While Obama has continued to assert the need for any climate bill to raise the price of carbon-based fuels, the American Petroleum Institute has been running television ads during the Winter Olympics saying "Americans say no to raising energy taxes."

Even some moderate Republicans, seen as possible supporters of a new climate bill, remain opposed to the idea of putting a price on carbon, which Lieberman still calls "sine qua non," or an essential ingredient, of any such bill. Andy Fisher, a spokesman for Sen. Richard G. Lugar (R-Ind.), said the senator, who has opposed cap-and-trade and carbon taxes, could support pricing carbon "potentially at some point, but not at the moment."

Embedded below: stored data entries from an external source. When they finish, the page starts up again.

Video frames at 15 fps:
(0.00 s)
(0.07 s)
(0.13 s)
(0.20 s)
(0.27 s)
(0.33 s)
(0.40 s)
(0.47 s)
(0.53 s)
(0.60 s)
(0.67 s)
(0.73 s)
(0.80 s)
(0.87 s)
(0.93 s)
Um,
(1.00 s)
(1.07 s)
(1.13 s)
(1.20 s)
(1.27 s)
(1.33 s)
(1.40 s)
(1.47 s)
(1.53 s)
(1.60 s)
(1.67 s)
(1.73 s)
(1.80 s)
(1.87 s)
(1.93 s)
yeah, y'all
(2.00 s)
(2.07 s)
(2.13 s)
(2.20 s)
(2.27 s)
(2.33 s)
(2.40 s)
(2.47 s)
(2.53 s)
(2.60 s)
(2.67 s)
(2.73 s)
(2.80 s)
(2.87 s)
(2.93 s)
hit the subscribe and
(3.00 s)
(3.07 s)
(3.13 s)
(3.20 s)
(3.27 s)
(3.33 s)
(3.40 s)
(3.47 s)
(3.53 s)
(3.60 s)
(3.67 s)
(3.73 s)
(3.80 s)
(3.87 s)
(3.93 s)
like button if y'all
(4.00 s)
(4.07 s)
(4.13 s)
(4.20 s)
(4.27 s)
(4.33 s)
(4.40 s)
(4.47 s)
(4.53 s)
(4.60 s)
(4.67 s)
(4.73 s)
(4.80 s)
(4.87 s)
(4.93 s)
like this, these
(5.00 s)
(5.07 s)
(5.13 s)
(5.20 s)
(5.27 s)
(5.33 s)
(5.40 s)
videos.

Senate Majority Leader Harry M. Reid (D-Nev.) told Kerry this week that he and his colleagues need to produce a bill as soon as possible to have any chance of passage in 2010. Jim Manley, Reid's spokesman, said it is the majority leader's "hope to bring it up to the floor for a vote," adding, "But we've got a whole host of other things on our plate, and a Republican Party that's making it difficult for us to pass all but the most routine legislation."

Kerry said that although the package the three senators will unveil will not have 60 votes when it becomes public, he is confident that it will win over skeptical lawmakers.

"What people need to understand about this bill is this really is a jobs bill, an economic transformation for America, an energy independence bill and a health/pollution-reduction bill that has enormous benefits for the country," Kerry said.